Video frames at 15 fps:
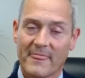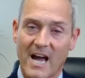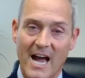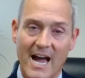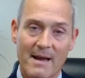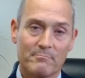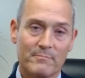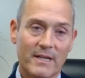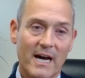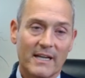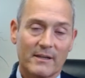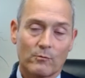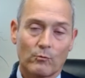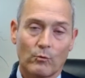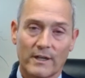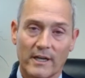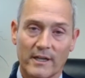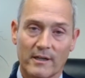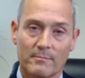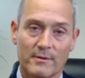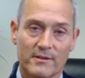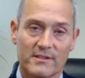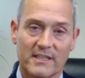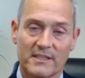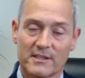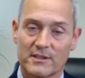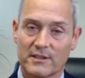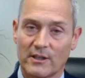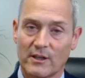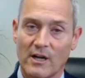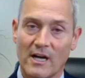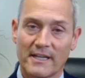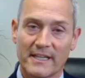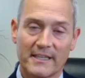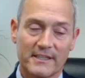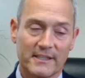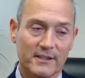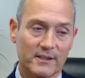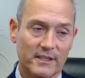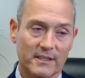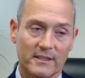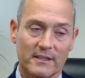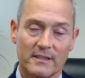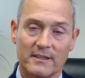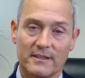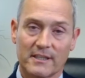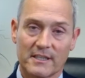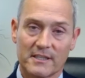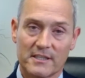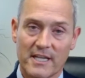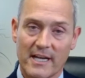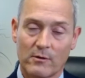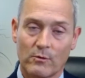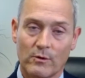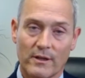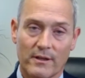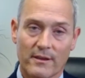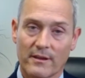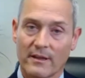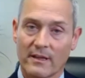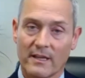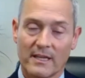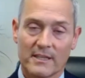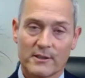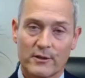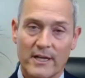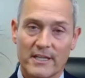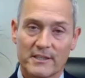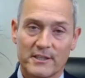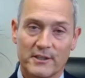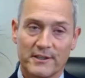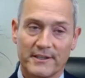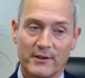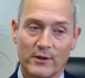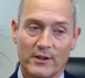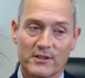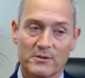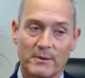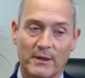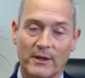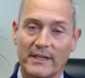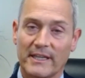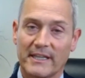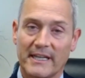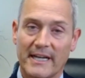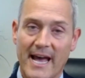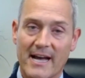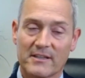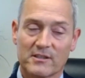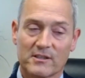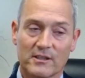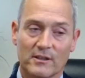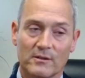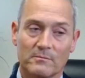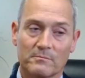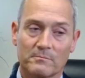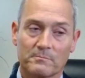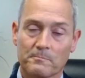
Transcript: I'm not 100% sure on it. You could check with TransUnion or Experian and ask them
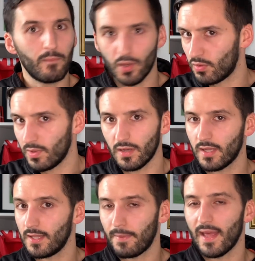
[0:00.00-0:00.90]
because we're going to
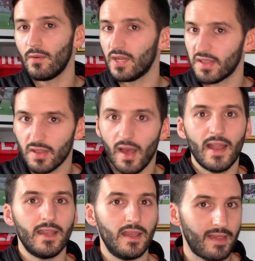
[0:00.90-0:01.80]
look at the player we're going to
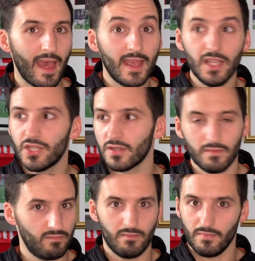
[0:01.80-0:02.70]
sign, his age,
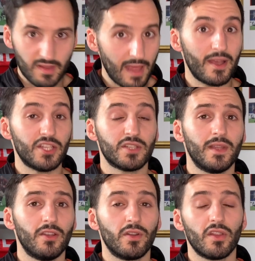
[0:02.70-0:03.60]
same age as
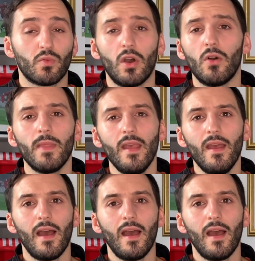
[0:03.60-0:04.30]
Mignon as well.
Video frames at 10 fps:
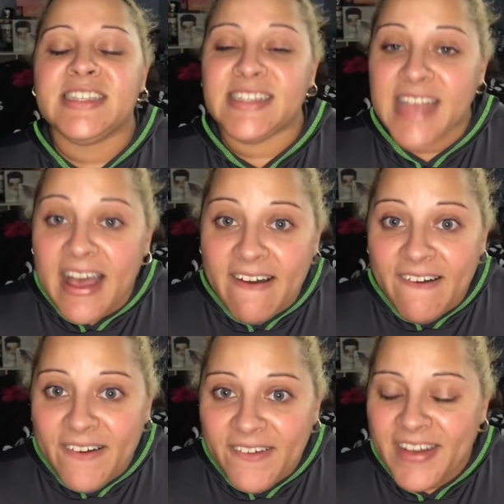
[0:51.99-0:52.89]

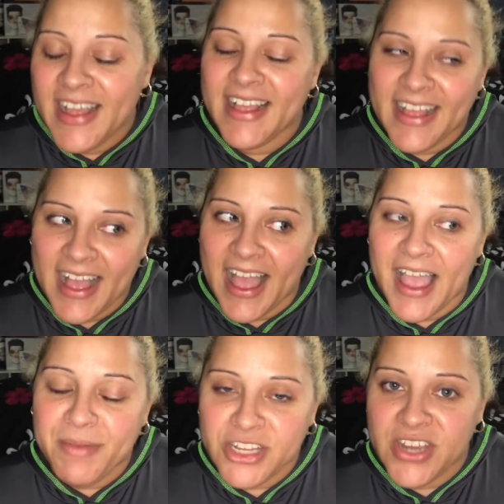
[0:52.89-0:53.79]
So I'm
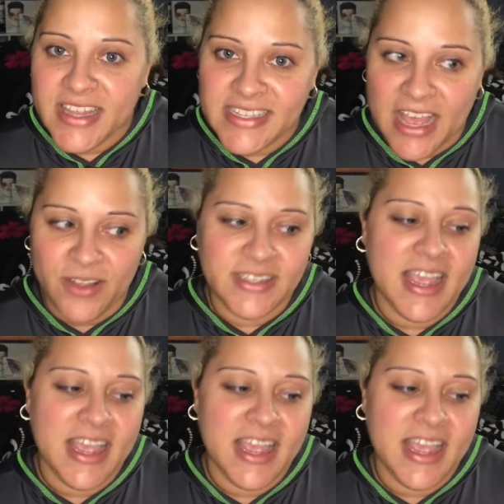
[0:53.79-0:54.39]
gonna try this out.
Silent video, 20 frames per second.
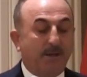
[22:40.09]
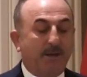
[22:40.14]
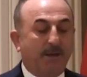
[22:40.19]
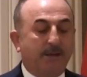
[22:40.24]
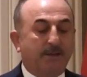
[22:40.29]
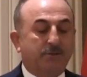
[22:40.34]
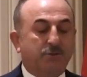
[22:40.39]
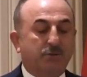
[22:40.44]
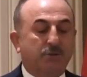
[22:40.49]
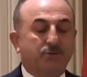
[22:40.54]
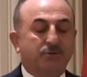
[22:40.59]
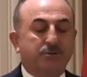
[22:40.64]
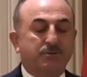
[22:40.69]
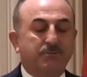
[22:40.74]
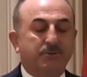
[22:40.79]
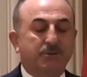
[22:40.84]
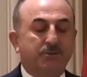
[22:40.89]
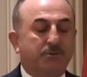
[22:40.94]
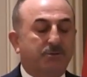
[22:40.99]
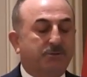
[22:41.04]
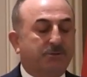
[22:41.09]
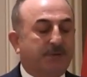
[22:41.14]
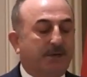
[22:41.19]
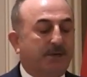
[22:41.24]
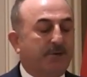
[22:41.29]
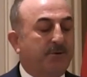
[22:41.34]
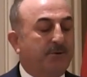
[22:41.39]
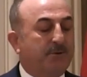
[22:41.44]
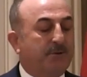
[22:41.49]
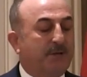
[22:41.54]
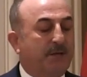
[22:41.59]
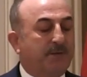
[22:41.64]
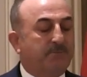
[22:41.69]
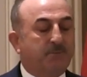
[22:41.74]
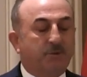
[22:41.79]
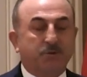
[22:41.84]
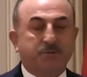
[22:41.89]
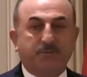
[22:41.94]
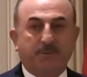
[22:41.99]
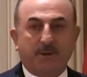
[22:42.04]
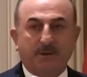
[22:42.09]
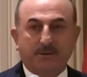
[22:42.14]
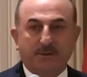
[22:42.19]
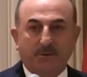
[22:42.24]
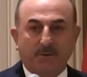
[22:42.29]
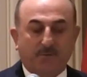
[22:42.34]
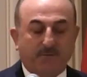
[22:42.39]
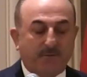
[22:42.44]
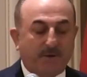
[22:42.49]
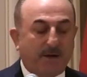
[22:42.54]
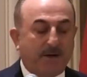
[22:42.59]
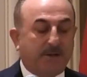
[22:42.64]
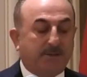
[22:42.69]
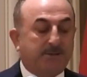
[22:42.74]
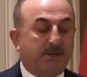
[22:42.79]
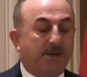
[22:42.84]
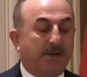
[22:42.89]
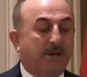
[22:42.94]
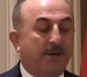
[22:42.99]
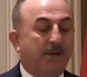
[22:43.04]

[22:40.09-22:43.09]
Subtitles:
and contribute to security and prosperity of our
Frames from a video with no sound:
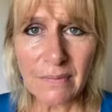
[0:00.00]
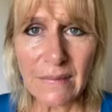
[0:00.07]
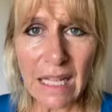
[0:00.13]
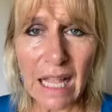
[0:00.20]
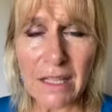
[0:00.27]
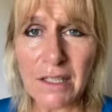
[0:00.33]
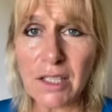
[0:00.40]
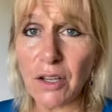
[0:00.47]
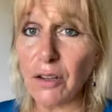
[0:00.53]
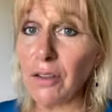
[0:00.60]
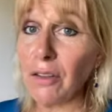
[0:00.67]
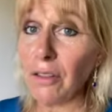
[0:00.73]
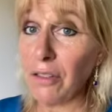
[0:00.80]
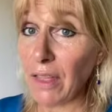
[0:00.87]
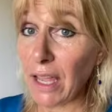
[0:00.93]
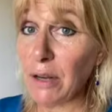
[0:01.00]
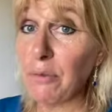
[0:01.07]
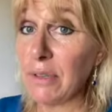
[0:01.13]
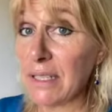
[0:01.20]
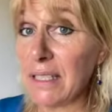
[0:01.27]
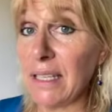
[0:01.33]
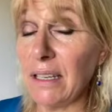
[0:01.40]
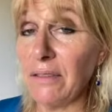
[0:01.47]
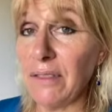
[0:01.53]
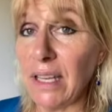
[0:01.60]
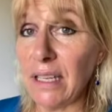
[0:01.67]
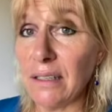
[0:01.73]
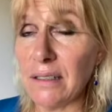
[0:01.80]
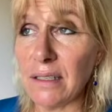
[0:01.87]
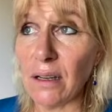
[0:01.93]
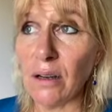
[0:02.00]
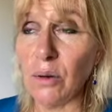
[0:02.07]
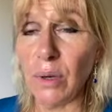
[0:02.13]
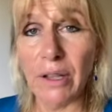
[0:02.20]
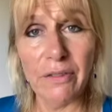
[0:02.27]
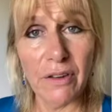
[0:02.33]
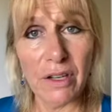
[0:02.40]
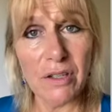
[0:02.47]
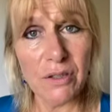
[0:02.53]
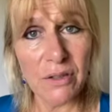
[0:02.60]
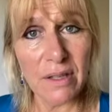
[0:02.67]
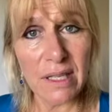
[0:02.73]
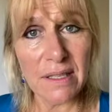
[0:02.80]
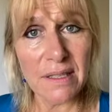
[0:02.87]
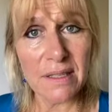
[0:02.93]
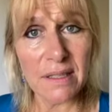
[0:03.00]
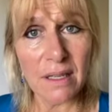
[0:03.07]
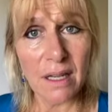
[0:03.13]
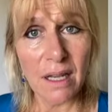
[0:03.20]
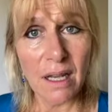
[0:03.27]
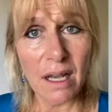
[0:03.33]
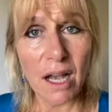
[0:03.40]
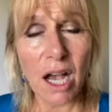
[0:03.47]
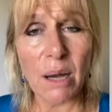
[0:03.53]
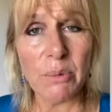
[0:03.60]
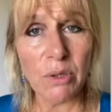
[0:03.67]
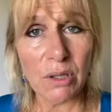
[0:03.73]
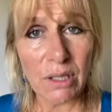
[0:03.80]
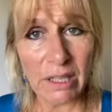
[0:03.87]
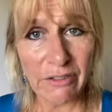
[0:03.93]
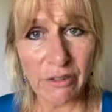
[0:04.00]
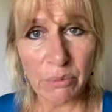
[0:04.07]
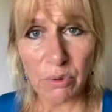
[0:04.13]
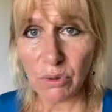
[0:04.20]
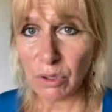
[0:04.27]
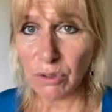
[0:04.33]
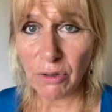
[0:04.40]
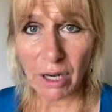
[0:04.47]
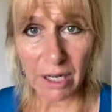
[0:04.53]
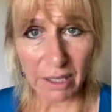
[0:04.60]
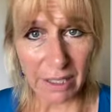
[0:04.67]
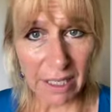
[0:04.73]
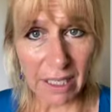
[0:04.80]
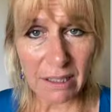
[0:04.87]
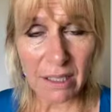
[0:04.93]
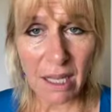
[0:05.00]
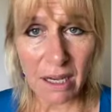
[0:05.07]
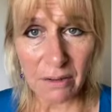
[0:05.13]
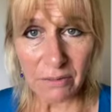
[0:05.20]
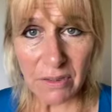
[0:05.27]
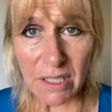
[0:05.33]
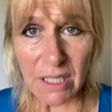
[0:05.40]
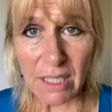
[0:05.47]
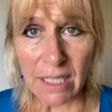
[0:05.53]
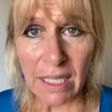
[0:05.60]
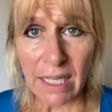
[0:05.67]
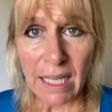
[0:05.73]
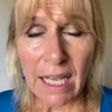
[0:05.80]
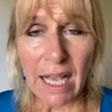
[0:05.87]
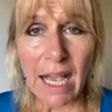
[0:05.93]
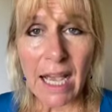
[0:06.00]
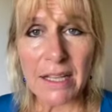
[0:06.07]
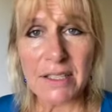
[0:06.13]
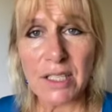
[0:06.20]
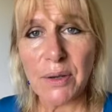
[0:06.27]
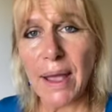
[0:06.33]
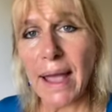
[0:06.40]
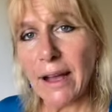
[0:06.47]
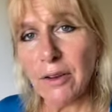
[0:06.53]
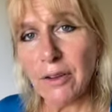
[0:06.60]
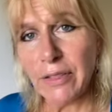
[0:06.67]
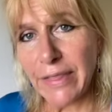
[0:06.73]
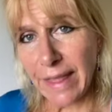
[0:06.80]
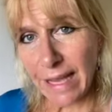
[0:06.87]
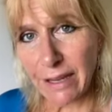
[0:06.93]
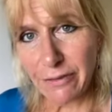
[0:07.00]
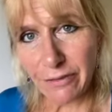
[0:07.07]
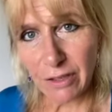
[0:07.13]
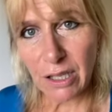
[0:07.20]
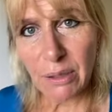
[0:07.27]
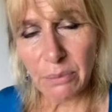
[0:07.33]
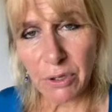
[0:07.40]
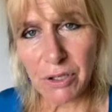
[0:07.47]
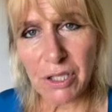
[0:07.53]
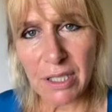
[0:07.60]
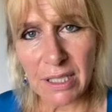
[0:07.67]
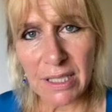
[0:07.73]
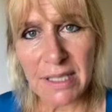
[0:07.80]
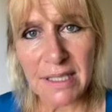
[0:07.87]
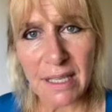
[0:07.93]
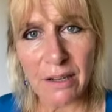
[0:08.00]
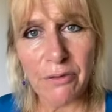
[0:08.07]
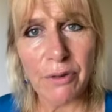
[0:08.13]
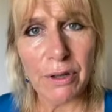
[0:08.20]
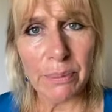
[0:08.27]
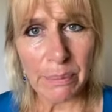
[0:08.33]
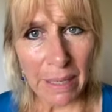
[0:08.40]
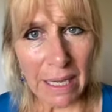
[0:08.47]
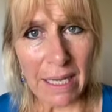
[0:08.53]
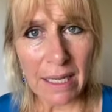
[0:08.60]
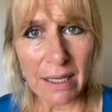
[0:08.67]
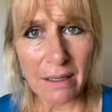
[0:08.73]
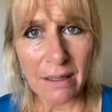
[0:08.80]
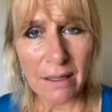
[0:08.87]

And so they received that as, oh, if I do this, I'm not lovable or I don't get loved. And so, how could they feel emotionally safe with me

▶ _Description of the task_
An exact copy of the listing above is to be set down, with no pictures in it.

▶ _Task output_
Video frames at 15 fps:
Transcript: I'm not 100% sure on it. You could check with TransUnion or Experian and ask them
[0:00.00-0:00.90]
because we're going to
[0:00.90-0:01.80]
look at the player we're going to
[0:01.80-0:02.70]
sign, his age,
[0:02.70-0:03.60]
same age as
[0:03.60-0:04.30]
Mignon as well.
Video frames at 10 fps:
[0:51.99-0:52.89]

[0:52.89-0:53.79]
So I'm
[0:53.79-0:54.39]
gonna try this out.
Silent video, 20 frames per second.
[22:40.09]
[22:40.14]
[22:40.19]
[22:40.24]
[22:40.29]
[22:40.34]
[22:40.39]
[22:40.44]
[22:40.49]
[22:40.54]
[22:40.59]
[22:40.64]
[22:40.69]
[22:40.74]
[22:40.79]
[22:40.84]
[22:40.89]
[22:40.94]
[22:40.99]
[22:41.04]
[22:41.09]
[22:41.14]
[22:41.19]
[22:41.24]
[22:41.29]
[22:41.34]
[22:41.39]
[22:41.44]
[22:41.49]
[22:41.54]
[22:41.59]
[22:41.64]
[22:41.69]
[22:41.74]
[22:41.79]
[22:41.84]
[22:41.89]
[22:41.94]
[22:41.99]
[22:42.04]
[22:42.09]
[22:42.14]
[22:42.19]
[22:42.24]
[22:42.29]
[22:42.34]
[22:42.39]
[22:42.44]
[22:42.49]
[22:42.54]
[22:42.59]
[22:42.64]
[22:42.69]
[22:42.74]
[22:42.79]
[22:42.84]
[22:42.89]
[22:42.94]
[22:42.99]
[22:43.04]

[22:40.09-22:43.09]
Subtitles:
and contribute to security and prosperity of our
Frames from a video with no sound:
[0:00.00]
[0:00.07]
[0:00.13]
[0:00.20]
[0:00.27]
[0:00.33]
[0:00.40]
[0:00.47]
[0:00.53]
[0:00.60]
[0:00.67]
[0:00.73]
[0:00.80]
[0:00.87]
[0:00.93]
[0:01.00]
[0:01.07]
[0:01.13]
[0:01.20]
[0:01.27]
[0:01.33]
[0:01.40]
[0:01.47]
[0:01.53]
[0:01.60]
[0:01.67]
[0:01.73]
[0:01.80]
[0:01.87]
[0:01.93]
[0:02.00]
[0:02.07]
[0:02.13]
[0:02.20]
[0:02.27]
[0:02.33]
[0:02.40]
[0:02.47]
[0:02.53]
[0:02.60]
[0:02.67]
[0:02.73]
[0:02.80]
[0:02.87]
[0:02.93]
[0:03.00]
[0:03.07]
[0:03.13]
[0:03.20]
[0:03.27]
[0:03.33]
[0:03.40]
[0:03.47]
[0:03.53]
[0:03.60]
[0:03.67]
[0:03.73]
[0:03.80]
[0:03.87]
[0:03.93]
[0:04.00]
[0:04.07]
[0:04.13]
[0:04.20]
[0:04.27]
[0:04.33]
[0:04.40]
[0:04.47]
[0:04.53]
[0:04.60]
[0:04.67]
[0:04.73]
[0:04.80]
[0:04.87]
[0:04.93]
[0:05.00]
[0:05.07]
[0:05.13]
[0:05.20]
[0:05.27]
[0:05.33]
[0:05.40]
[0:05.47]
[0:05.53]
[0:05.60]
[0:05.67]
[0:05.73]
[0:05.80]
[0:05.87]
[0:05.93]
[0:06.00]
[0:06.07]
[0:06.13]
[0:06.20]
[0:06.27]
[0:06.33]
[0:06.40]
[0:06.47]
[0:06.53]
[0:06.60]
[0:06.67]
[0:06.73]
[0:06.80]
[0:06.87]
[0:06.93]
[0:07.00]
[0:07.07]
[0:07.13]
[0:07.20]
[0:07.27]
[0:07.33]
[0:07.40]
[0:07.47]
[0:07.53]
[0:07.60]
[0:07.67]
[0:07.73]
[0:07.80]
[0:07.87]
[0:07.93]
[0:08.00]
[0:08.07]
[0:08.13]
[0:08.20]
[0:08.27]
[0:08.33]
[0:08.40]
[0:08.47]
[0:08.53]
[0:08.60]
[0:08.67]
[0:08.73]
[0:08.80]
[0:08.87]

And so they received that as, oh, if I do this, I'm not lovable or I don't get loved. And so, how could they feel emotionally safe with me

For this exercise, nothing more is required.